Member of the House of Representatives
- Incumbent
- Assumed office July 4, 2023

Personal details
- Born: 1995 (age 30–31) Bangkok, Thailand
- Party: People's (2024–present)
- Other political affiliations: Move Forward Party (2023–2024)

= Chayaphon Satondee =

Thai politician (born 1995)

Chayaphon Satondee (ชยพล สท้อนดี), nicknamed Goody (กู๊ดดี้) is a Thai politician and represents as a member of the House of Representatives for the People's Party.

==Life and career==
Chayaphon Satondee was born on 1995 in Bangkok. He studied in Armed Forces Academies Preparatory School and Chitralada School. He got a degree in Aerospace Engineering at Chulalongkorn University.

Chayaphon started his political career as a member of the Move Forward Party. In the 2023 Thai general election, he was elected to the House of Representatives for Bangkok's 8th constituency. Following the dissolution of the Party in 2024, he joined the People's Party.

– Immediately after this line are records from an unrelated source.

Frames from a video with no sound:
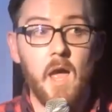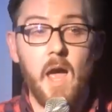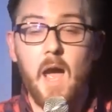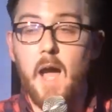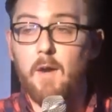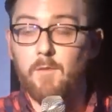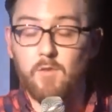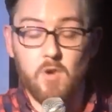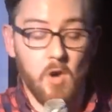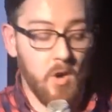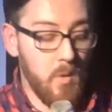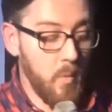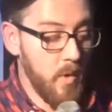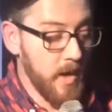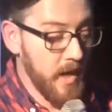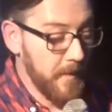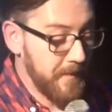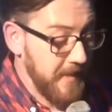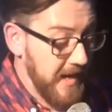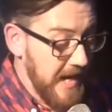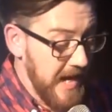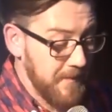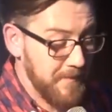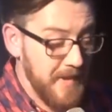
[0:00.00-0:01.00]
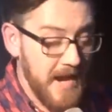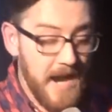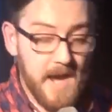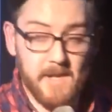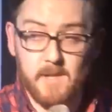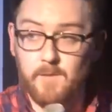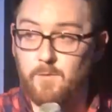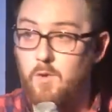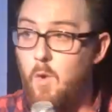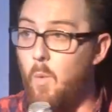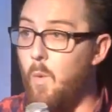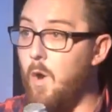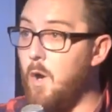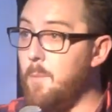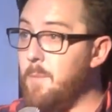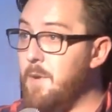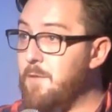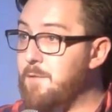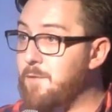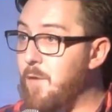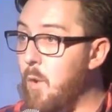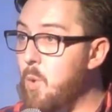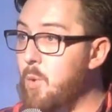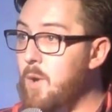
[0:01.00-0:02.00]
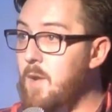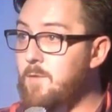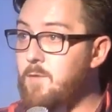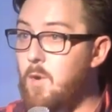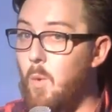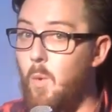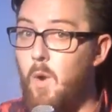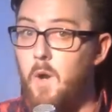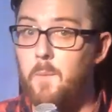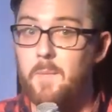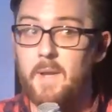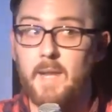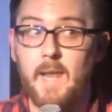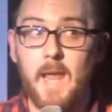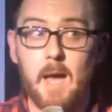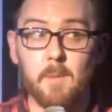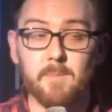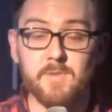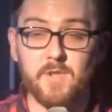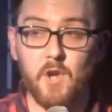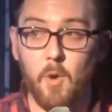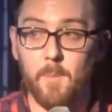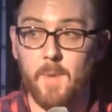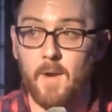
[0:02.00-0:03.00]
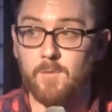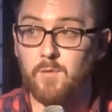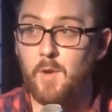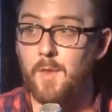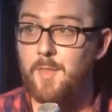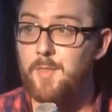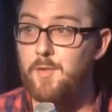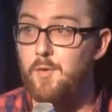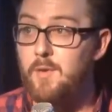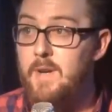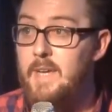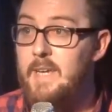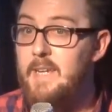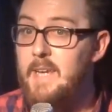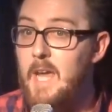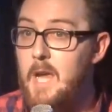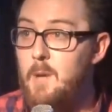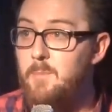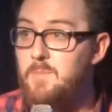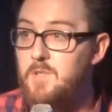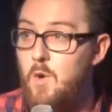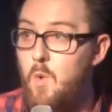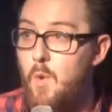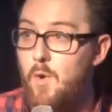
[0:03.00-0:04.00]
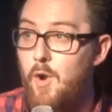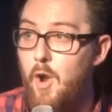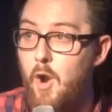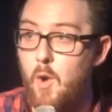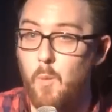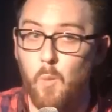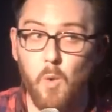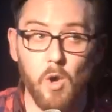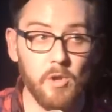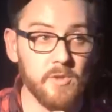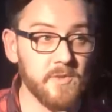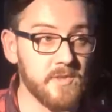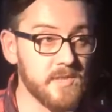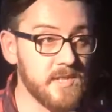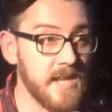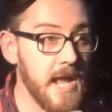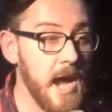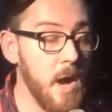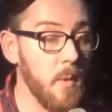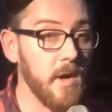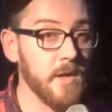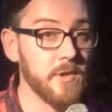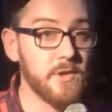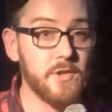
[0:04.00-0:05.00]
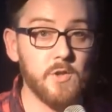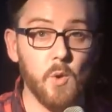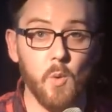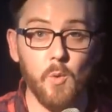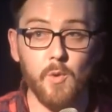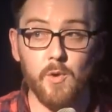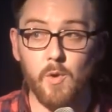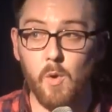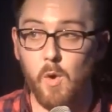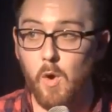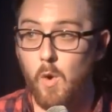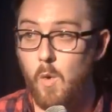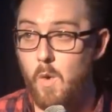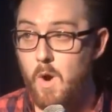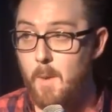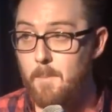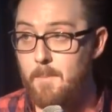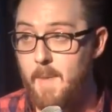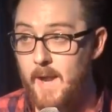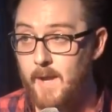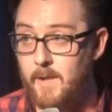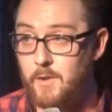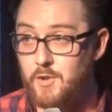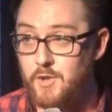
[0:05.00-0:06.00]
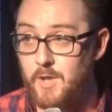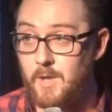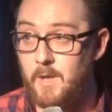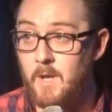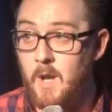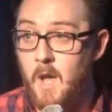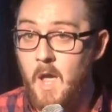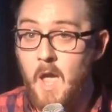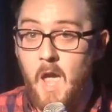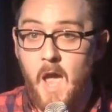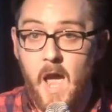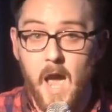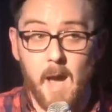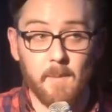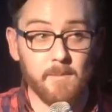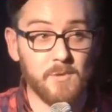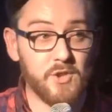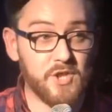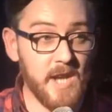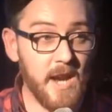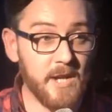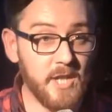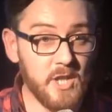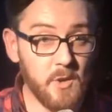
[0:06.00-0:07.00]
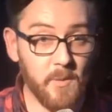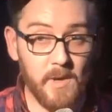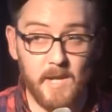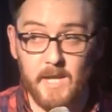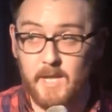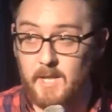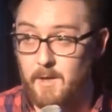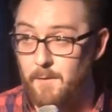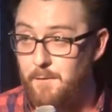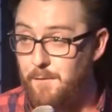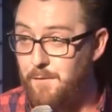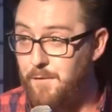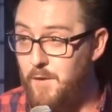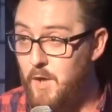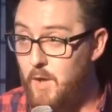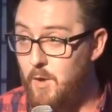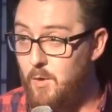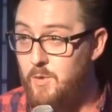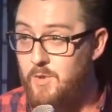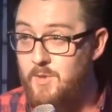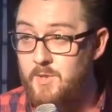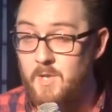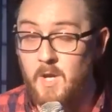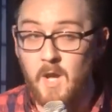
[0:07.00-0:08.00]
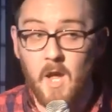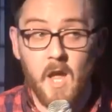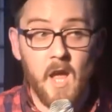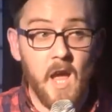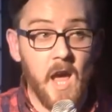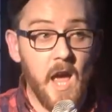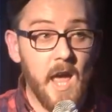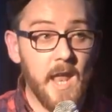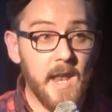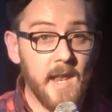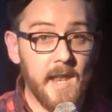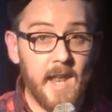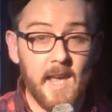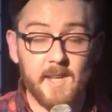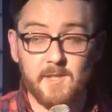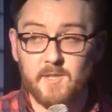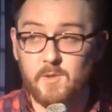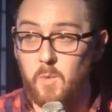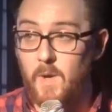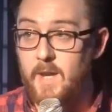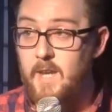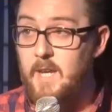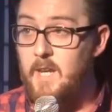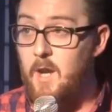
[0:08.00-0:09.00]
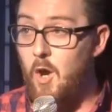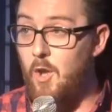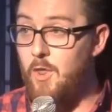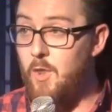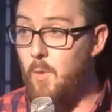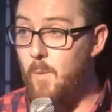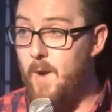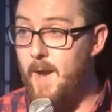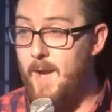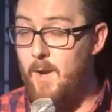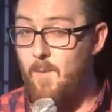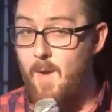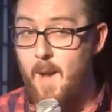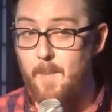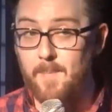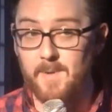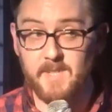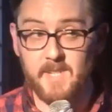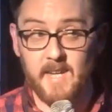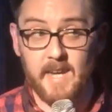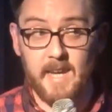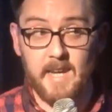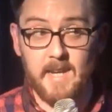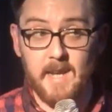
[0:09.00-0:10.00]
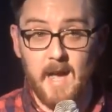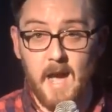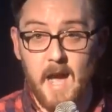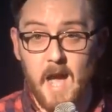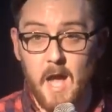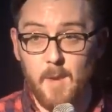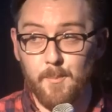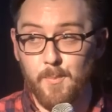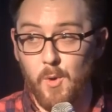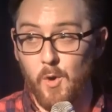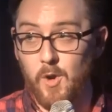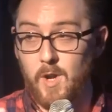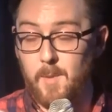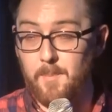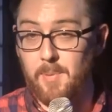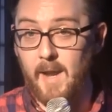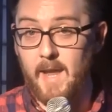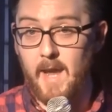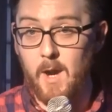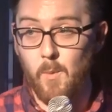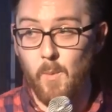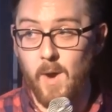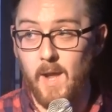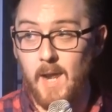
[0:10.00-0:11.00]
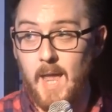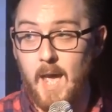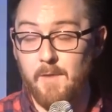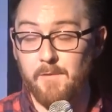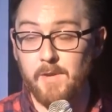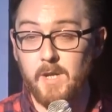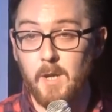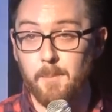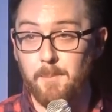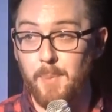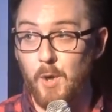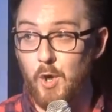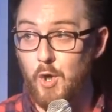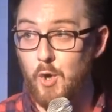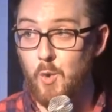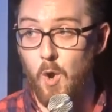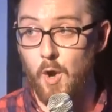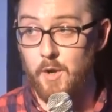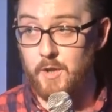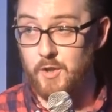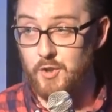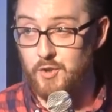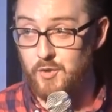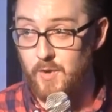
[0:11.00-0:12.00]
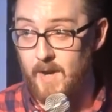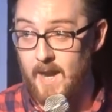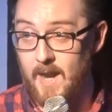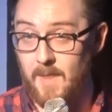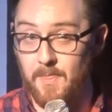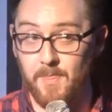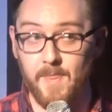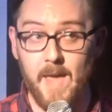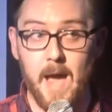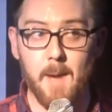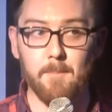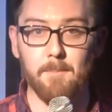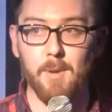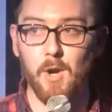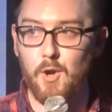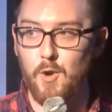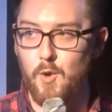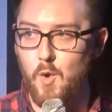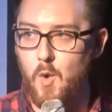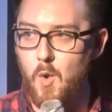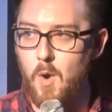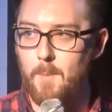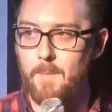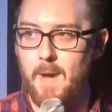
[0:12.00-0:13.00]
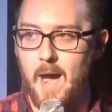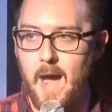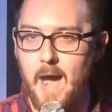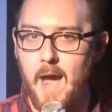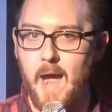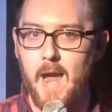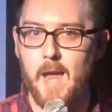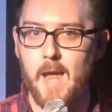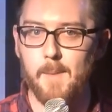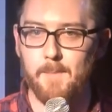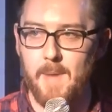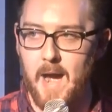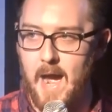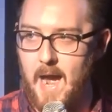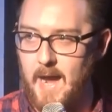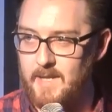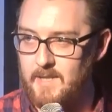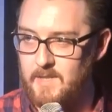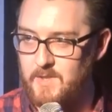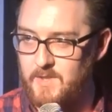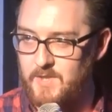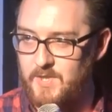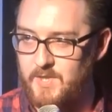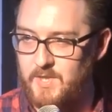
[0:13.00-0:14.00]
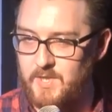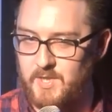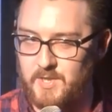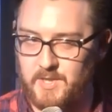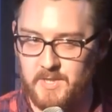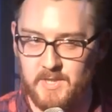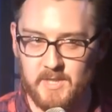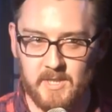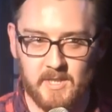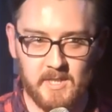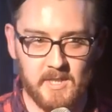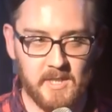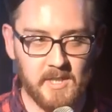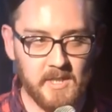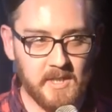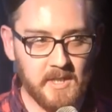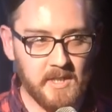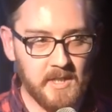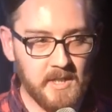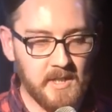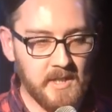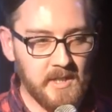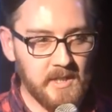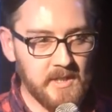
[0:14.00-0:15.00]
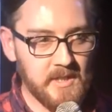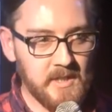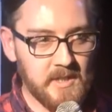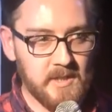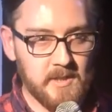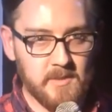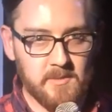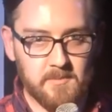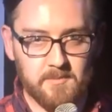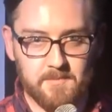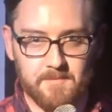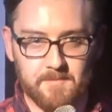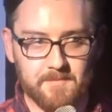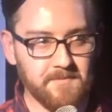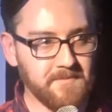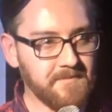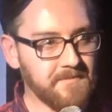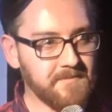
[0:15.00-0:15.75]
I've got one on my iPad, I've got one on my phone, I've got one on my laptop, I've got three games going on at once now. I don't know who I'm managing. I'm genuinely confused. And last week, on the way to Aberdeen, I bought a player while having a poo on a train. That blew my mind.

In the 2026 Thai general election, Chayaphon won and was re-elected out of 16 parties. He continued to represent Bangkok's 8th constituency.

==Personal life==
Chayaphon worked as a commercial pilot. During the COVID-19 pandemic, he became involved in volunteer relief efforts in Bangkok. The experiences increased his contributed to his decision to started his career in politics.